Thursday, May 20, 2010

The Trash to Table Challenge: Transforming Trimmings, Scraps and Leftovers into Delicious Dinners

There are lots of hateful statistics: the percentage of American kids overweight or obese, the unemployment rate of Detroit, or the U.S. market share held by just a handful of meat producers. But there’s one statistic that I despise over all others. Here in America, on average, we squander as much as 30 percent of post production food. This waste occurs during processing and transport; at supermarkets and restaurants; and of course in kitchens, both commercial and home. In addition to being morally reprehensible, this waste is a misuse of the water and inputs used to produce the food and results in the creation of methane gas as organic matter decays in our landfills.

We can do our part to reduce our personal contribution to this waste.
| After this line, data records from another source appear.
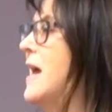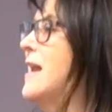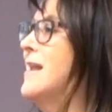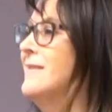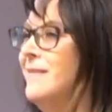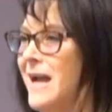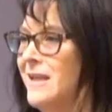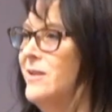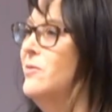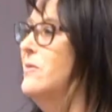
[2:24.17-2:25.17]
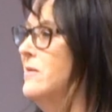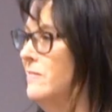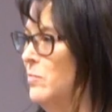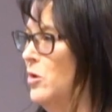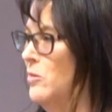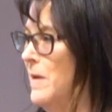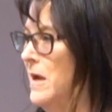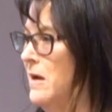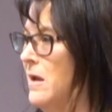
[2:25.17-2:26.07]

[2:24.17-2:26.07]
and a likelihood of probate.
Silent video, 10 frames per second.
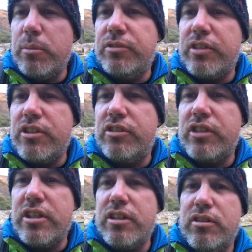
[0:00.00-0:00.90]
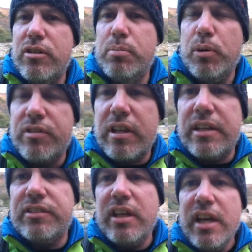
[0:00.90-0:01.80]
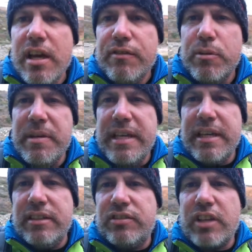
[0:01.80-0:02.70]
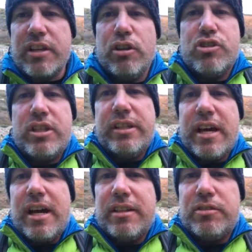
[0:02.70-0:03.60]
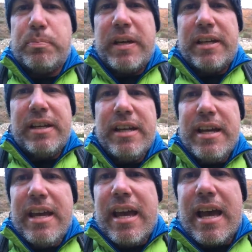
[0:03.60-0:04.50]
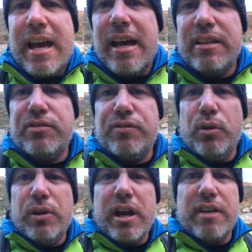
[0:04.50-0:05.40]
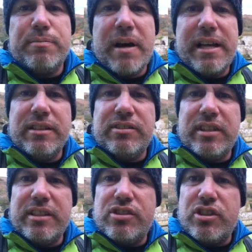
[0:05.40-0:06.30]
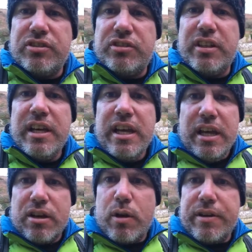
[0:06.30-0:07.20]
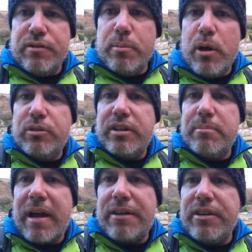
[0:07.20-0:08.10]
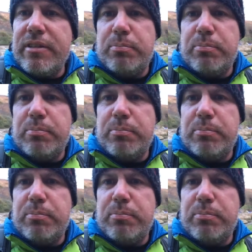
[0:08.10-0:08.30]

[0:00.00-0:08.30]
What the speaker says: St Justinian to Porthclais for me is psychologically the hardest bit. It's 4.5 miles and it's just quite remote and barren.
First and foremost, by making better choices in our buying habits whether that be supporting restaurants that don’t over serve us or participating in CSAs so that farmers’ can produce what they’ll sell and minimize over production. But the biggest personal change that we can make is in our own kitchens.
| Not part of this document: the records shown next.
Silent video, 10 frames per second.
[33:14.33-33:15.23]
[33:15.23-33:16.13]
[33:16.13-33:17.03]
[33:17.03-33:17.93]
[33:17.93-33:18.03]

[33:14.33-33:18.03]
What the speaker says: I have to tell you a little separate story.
Once upon a time, we knew how to be frugal. When food was dear, our ancestors at the hearth used every usable part of the plants and animals that they brought into their kitchens. Then food became cheap and time dear, and we all became wasteful. With the exception of the most careful among us, we’re all guilty of it to some extent.
I’ve been thinking about this a lot recently and I want to issue a challenge to myself and to you readers. Let’s rethink our garbage can and compost bin as the last resort. Got herb stems? Throw them inside a chicken that you’re roasting. Got vegetable scraps, make stock. Think strategically about your menus. I’m going to start posting my successful creations and recipes made with trimmings, scraps, and leftovers and I welcome you to do the same. To start, I’ll share with you my recipe for Mushroom Braised Beef, which I made with the leftover Mushroom Broth that used up a bagful of frozen mushroom stems. Together, perhaps we can make a dent in reducing that hateful stat.


Mushroom Braised Beef
6 servings

2 tablespoon all purpose flour
3 tablespoons grapeseed oil
1 beef chuck roast
1 tablespoon butter
1 large leek, trimmed and sliced (save trimmings for stock)
1 carrot, sliced (save trimmings for stock)
1 celery, sliced
1 thyme sprig
1 parsley sprig
1 bay leaf
2 cups mushroom stock
2 cups beef broth
½ pound crimini mushrooms, thinly sliced
1 tablespoon all-purpose flour

Mix together flour, salt, and pepper to taste in a shallow bowl. Coat the roast with the flour mixture. Heat 1 tablespoon oil in a Dutch oven or slow cooker insert over medium-high heat. Brown the beef on all sides. Remove to a plate. Reduce the heat to medium, add butter and cook leek, carrot, and celery until softened. Pour in the mushroom stock, broth, and add thyme, parsley and bay leaf. Cook over low heat or on the slow cooker for several hours, between 4 and 6 hours or until very tender. Remove the meat to a bowl and refrigerate. Strain the sauce into another bowl and refrigerate overnight. Heat a tablespoon of oil in a sauté pan and cook ½ of the mushrooms. Repeat with remaining ½. Remove the fat at the top, reserving a tablespoon. Heat the tablespoon in a medium saucepan and add flour stirring until the flour is lightly browned. Whisk in sauce until it thickens. Add the beef and sauteed mushrooms and cook until heated through. Serve on mashed potatoes, turnips, or noodles.